Signed, on the bottom of the edge, "Erasmus Habermel"; undated. Gilt brass. Maximum diam. of polygon: 195 mm.

Rete for 17 stars, of unusual pattern. As on all known astrolabes bearing the name of Habermel, the ecliptic circle on the rete is wrongly divided, rendering it useless (cf. the other Habermel astrolabe shown here). 3 plates, engraved for latitudes 39°, 42°; 45°, 48°; and 51°, the sixth side being engraved as a tablet of horizons, together with a conversion scale of equal and unequal hours and shadow scales. The mater is engraved with a quadratum nauticum. The back is engraved with the universal projection known as the astrolabum (sic) catholicum of Gemma Frisius (see the adjacent horizontal case). There is a second wedge (horse), washer and pin for use when the rule and sliding cursor (used with the universal projection) were not required.

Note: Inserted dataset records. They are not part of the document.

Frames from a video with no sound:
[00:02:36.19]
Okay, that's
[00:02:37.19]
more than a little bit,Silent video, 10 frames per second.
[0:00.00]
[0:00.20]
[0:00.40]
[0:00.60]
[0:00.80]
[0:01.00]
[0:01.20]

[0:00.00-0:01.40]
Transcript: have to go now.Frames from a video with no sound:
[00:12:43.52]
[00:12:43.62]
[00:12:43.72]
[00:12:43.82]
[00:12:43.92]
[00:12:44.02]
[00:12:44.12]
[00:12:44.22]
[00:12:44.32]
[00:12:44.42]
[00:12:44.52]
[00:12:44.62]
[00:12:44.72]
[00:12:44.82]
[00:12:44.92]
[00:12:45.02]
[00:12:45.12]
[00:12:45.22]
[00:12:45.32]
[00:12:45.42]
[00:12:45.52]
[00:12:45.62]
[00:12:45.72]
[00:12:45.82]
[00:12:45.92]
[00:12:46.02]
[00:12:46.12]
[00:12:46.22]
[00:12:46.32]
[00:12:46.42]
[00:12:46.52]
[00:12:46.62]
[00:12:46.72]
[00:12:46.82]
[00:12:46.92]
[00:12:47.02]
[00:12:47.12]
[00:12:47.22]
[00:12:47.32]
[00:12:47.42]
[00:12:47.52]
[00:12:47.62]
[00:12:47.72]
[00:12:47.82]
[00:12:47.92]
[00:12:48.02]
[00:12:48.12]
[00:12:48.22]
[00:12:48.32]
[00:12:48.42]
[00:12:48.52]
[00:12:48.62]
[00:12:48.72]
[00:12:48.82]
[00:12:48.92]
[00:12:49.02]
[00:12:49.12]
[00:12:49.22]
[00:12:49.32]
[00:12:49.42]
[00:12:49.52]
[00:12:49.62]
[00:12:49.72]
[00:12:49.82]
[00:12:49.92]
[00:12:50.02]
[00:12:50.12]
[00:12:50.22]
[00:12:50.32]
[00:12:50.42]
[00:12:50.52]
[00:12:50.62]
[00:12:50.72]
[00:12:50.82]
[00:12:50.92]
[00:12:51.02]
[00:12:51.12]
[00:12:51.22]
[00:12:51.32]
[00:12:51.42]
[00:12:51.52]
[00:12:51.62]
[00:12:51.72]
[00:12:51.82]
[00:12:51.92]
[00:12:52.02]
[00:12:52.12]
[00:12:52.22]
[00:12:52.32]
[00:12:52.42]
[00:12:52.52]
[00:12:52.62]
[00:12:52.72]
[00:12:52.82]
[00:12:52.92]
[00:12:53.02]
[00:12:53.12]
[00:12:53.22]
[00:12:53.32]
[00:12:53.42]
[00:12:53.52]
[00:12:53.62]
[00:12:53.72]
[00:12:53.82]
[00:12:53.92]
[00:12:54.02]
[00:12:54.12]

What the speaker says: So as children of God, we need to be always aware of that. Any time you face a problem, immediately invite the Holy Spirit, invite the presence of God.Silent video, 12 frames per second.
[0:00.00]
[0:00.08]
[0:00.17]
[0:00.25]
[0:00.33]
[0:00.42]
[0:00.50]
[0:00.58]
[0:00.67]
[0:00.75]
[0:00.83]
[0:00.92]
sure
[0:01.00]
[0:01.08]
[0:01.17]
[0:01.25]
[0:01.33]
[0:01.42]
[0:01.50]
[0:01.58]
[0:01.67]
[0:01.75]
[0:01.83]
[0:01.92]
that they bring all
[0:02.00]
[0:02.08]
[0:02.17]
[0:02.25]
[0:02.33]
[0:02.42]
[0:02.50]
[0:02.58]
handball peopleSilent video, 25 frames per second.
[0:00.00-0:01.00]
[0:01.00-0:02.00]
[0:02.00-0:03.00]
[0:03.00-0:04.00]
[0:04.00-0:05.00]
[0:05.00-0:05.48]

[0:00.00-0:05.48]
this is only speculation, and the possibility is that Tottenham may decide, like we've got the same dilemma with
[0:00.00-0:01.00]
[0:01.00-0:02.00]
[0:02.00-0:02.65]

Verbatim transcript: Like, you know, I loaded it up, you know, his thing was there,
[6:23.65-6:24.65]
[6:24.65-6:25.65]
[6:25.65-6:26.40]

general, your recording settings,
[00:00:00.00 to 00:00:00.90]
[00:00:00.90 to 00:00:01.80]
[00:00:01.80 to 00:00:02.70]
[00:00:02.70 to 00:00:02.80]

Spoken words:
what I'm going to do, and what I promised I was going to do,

The arms on the suspension piece have been identified as those of Franciscus Paduanius of Forli (Italy); some 28 other instruments, dated 1585 and 1586, bearing the name of Habermel are also engraved with these arms. Paduanius was a physician who included Popes and the Emperor Rudolf II among his clients. The polygonal (12-sided) shape of this astrolabe is very unusual, but there is another polygonal Habermel astrolabe in Dublin.